"""

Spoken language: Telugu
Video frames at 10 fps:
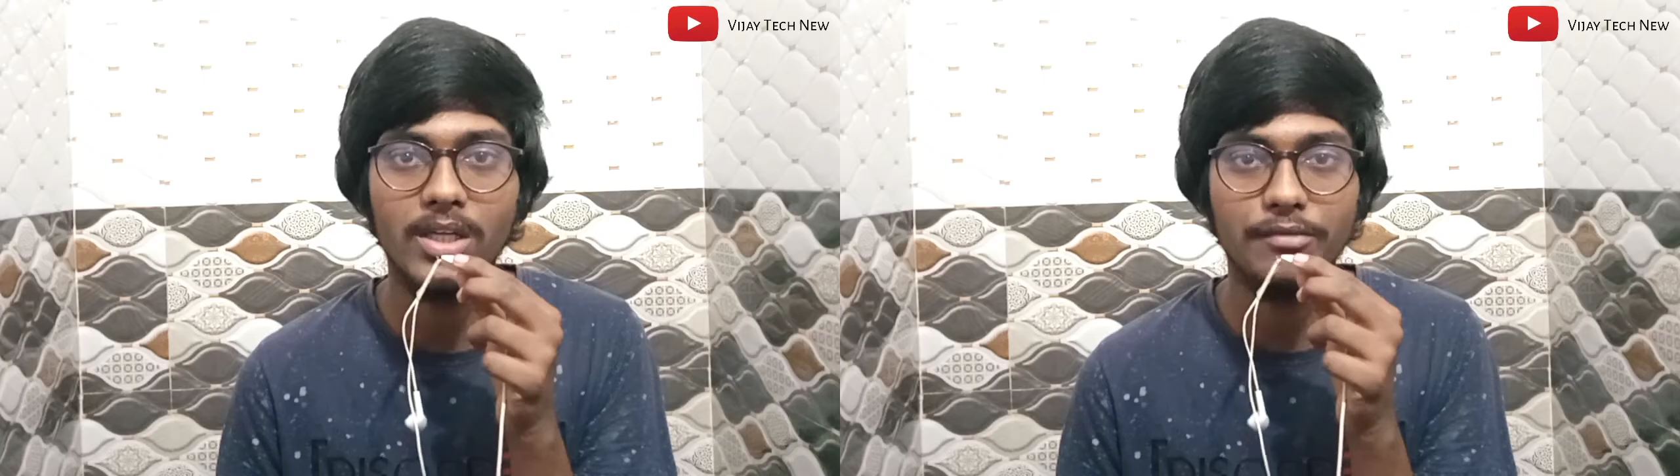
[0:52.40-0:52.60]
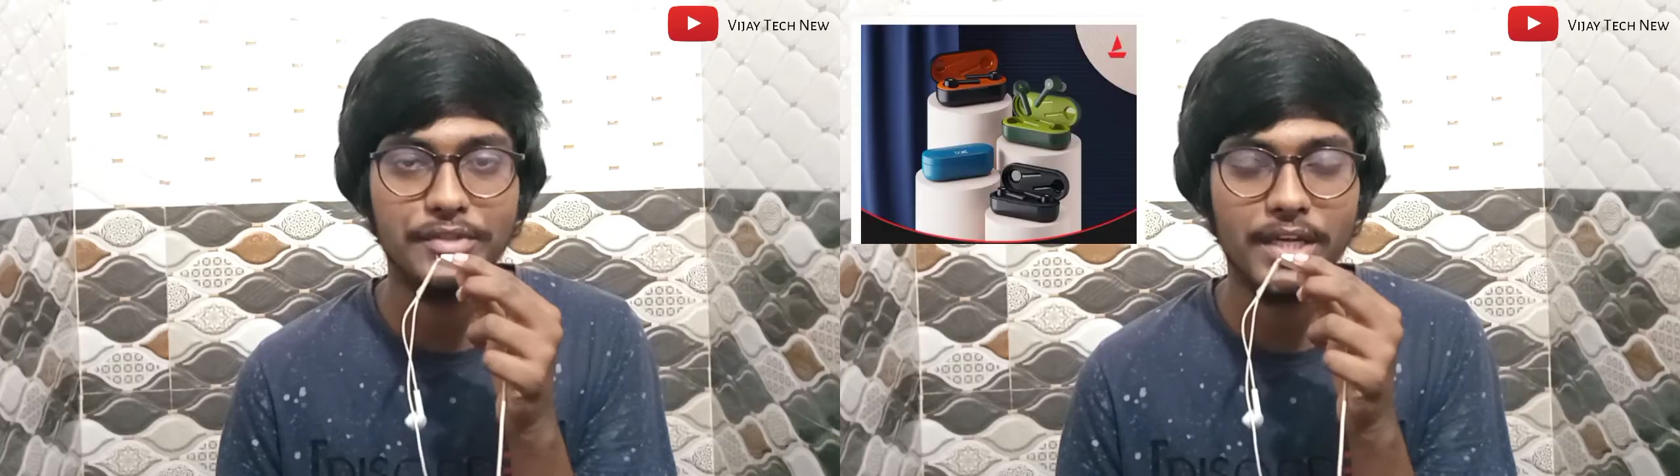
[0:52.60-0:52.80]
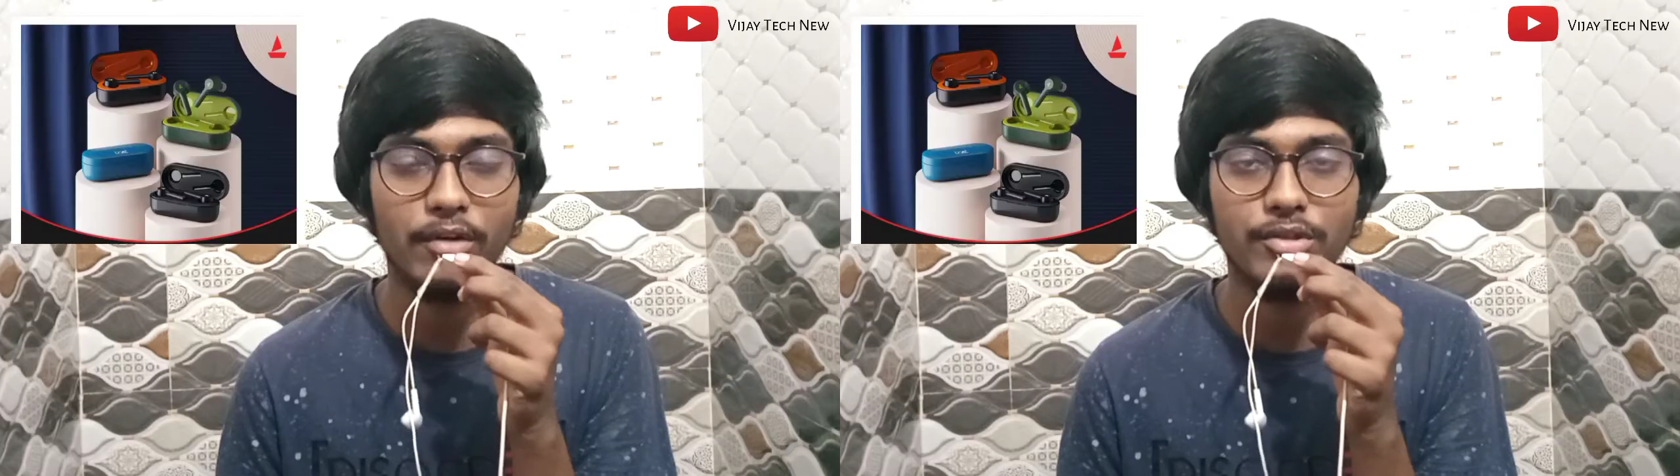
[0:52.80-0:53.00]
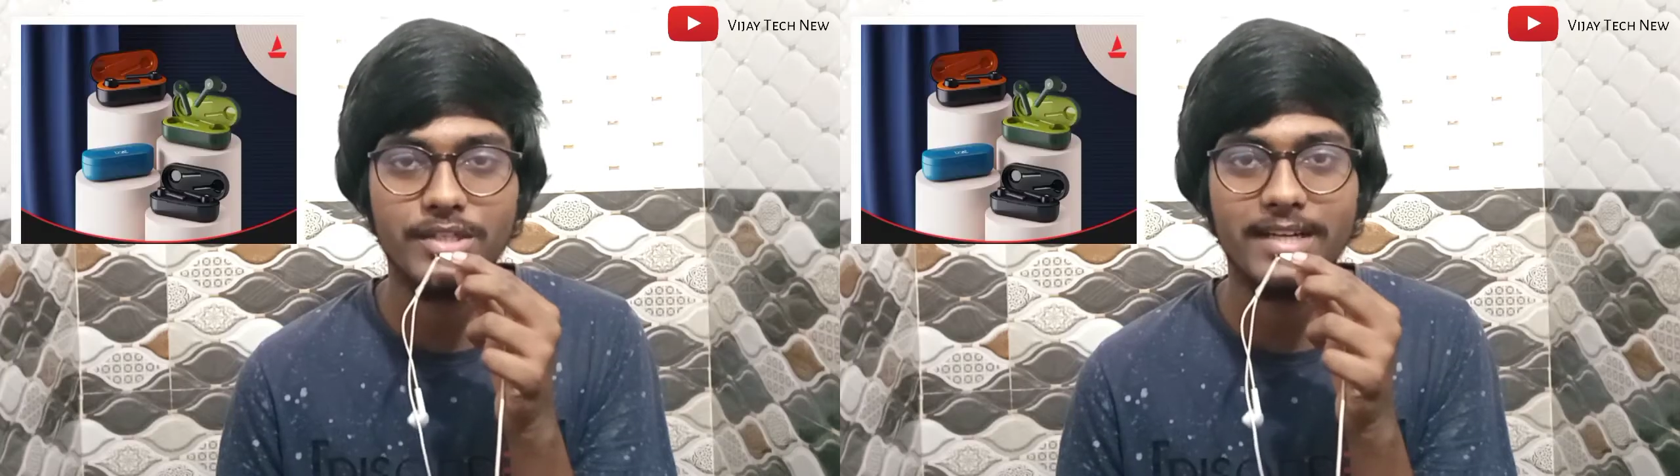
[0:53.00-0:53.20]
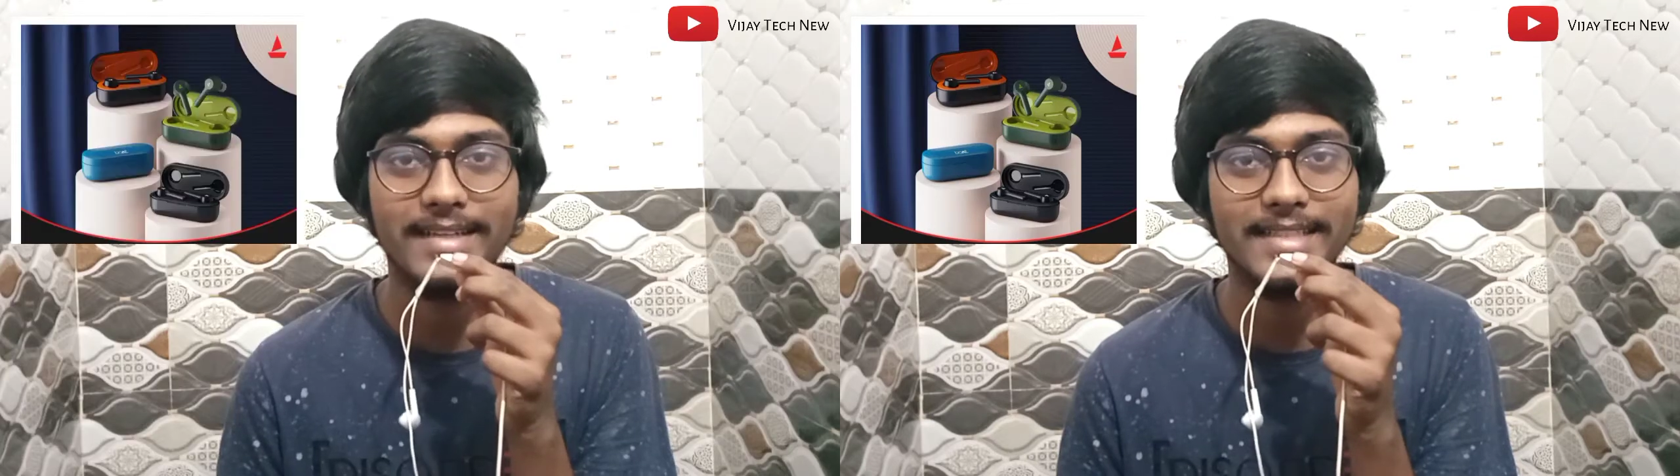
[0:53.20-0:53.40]
క్వాలిటీ విషయానికి
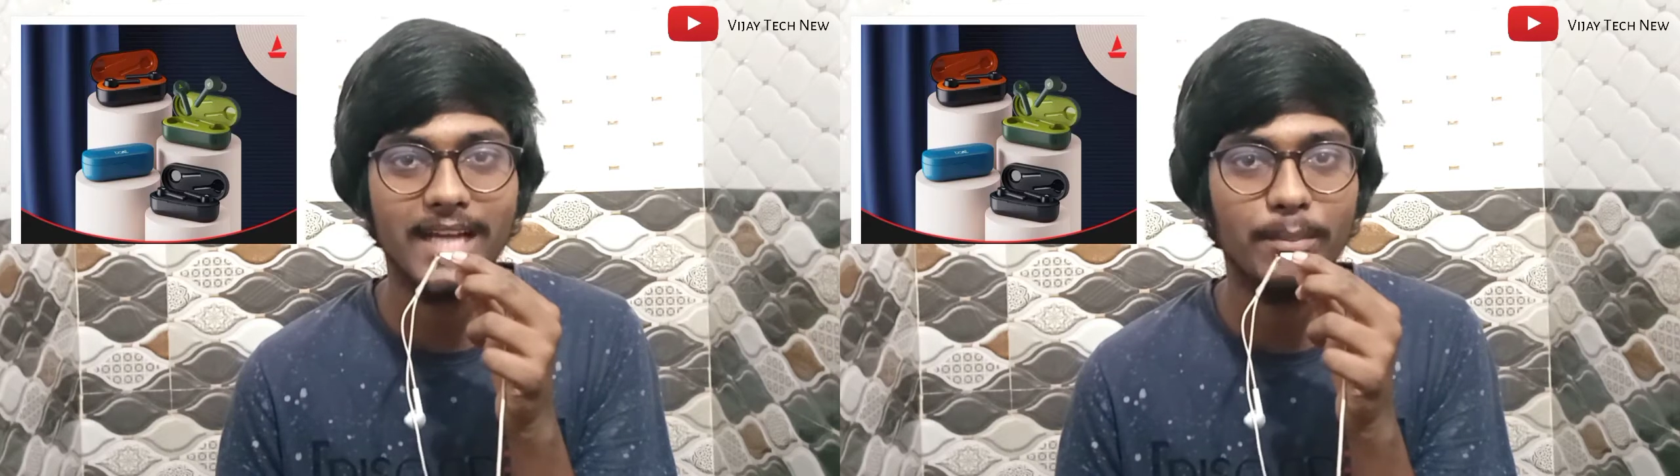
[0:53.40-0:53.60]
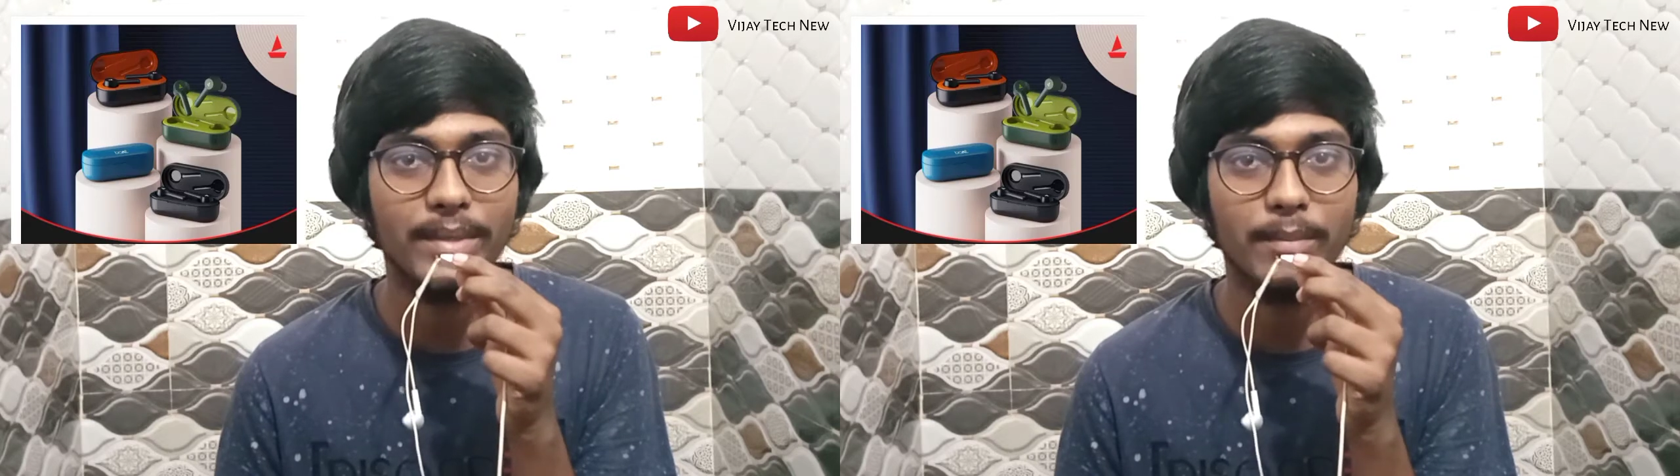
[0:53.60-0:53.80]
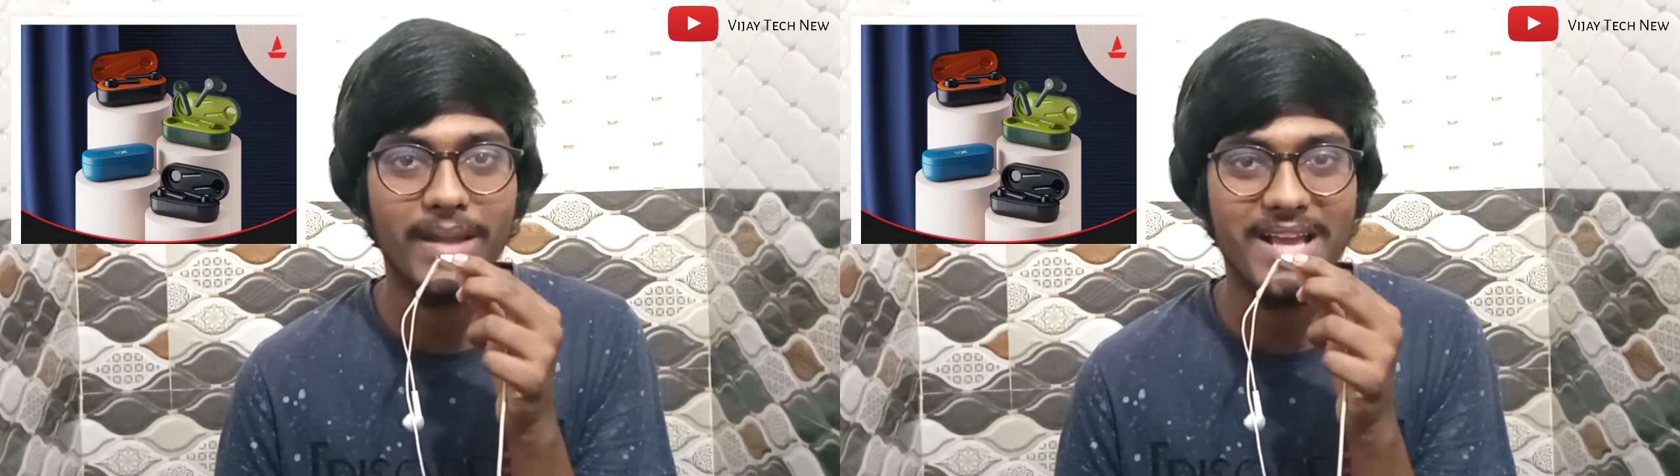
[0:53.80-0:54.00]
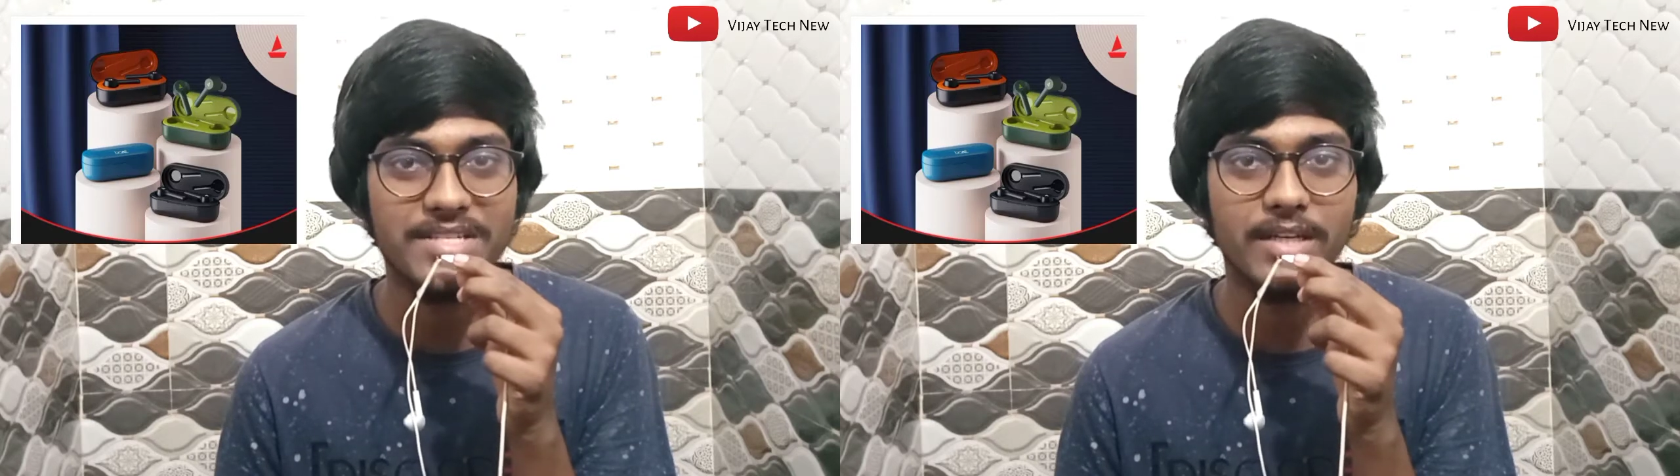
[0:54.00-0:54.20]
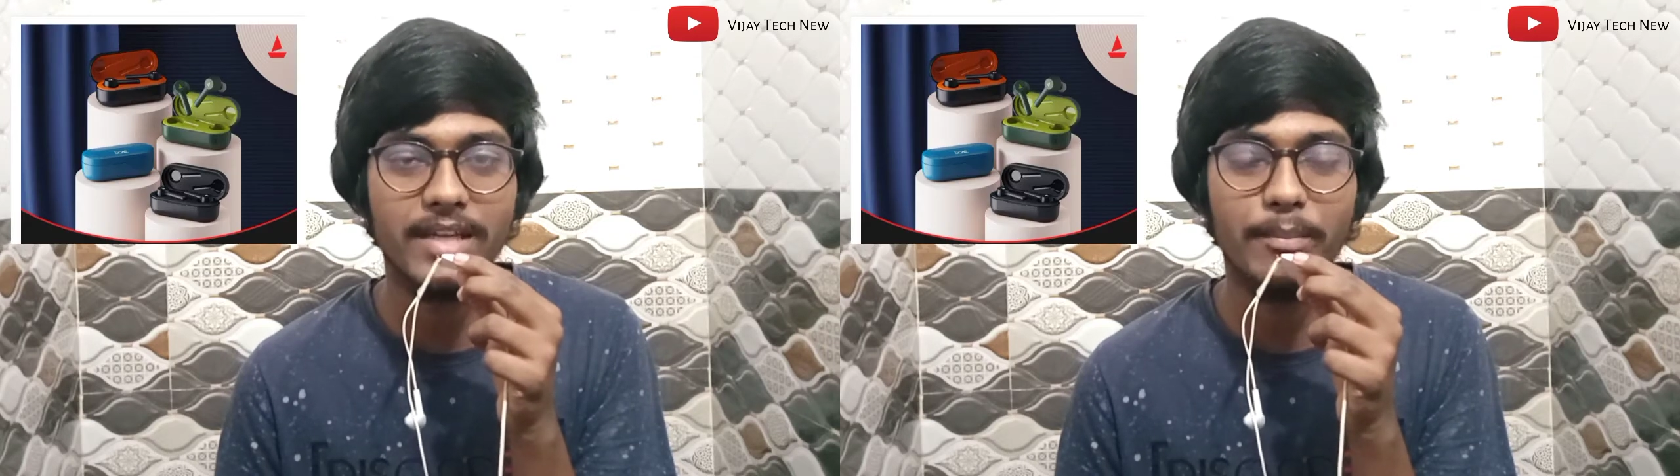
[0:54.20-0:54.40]
వచ్చినట్లయితే కంప్లీట్
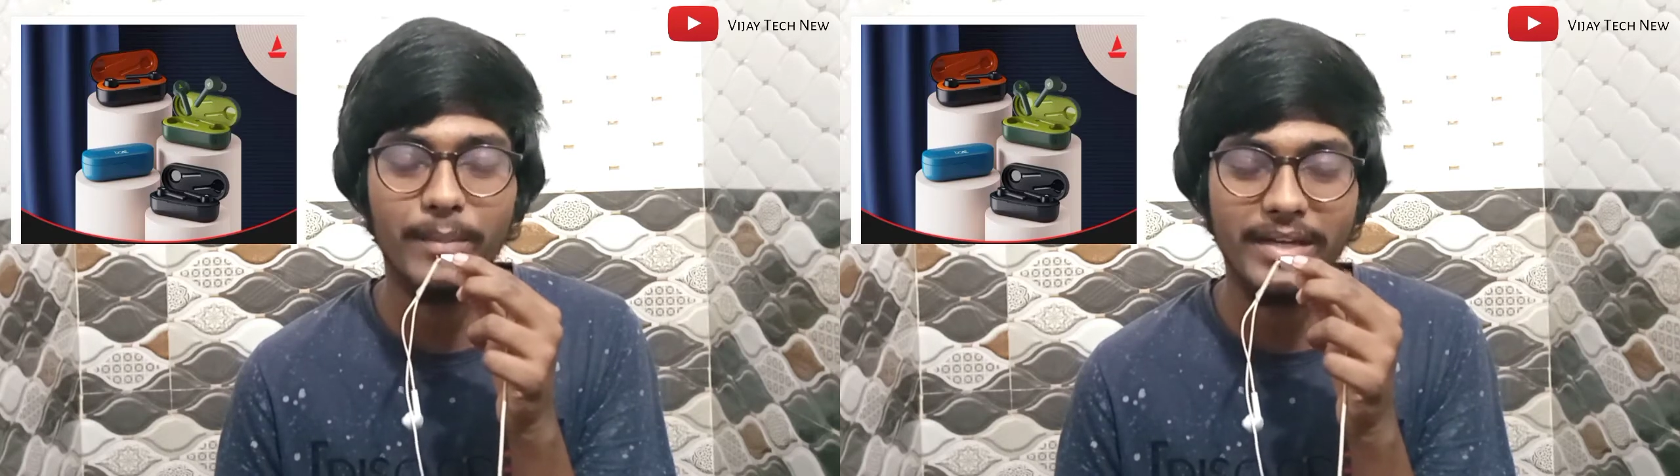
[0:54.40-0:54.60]
ప్లాస్టిక్ టైప్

"""

* ACTIVITY: Do not include pictures. Copy only the lines running from the line with "[0:53.00-0:53.20]" through the last line of the records, exactly as they appear.

* OUTPUT BELOW:
[0:53.00-0:53.20]
[0:53.20-0:53.40]
క్వాలిటీ విషయానికి
[0:53.40-0:53.60]
[0:53.60-0:53.80]
[0:53.80-0:54.00]
[0:54.00-0:54.20]
[0:54.20-0:54.40]
వచ్చినట్లయితే కంప్లీట్
[0:54.40-0:54.60]
ప్లాస్టిక్ టైప్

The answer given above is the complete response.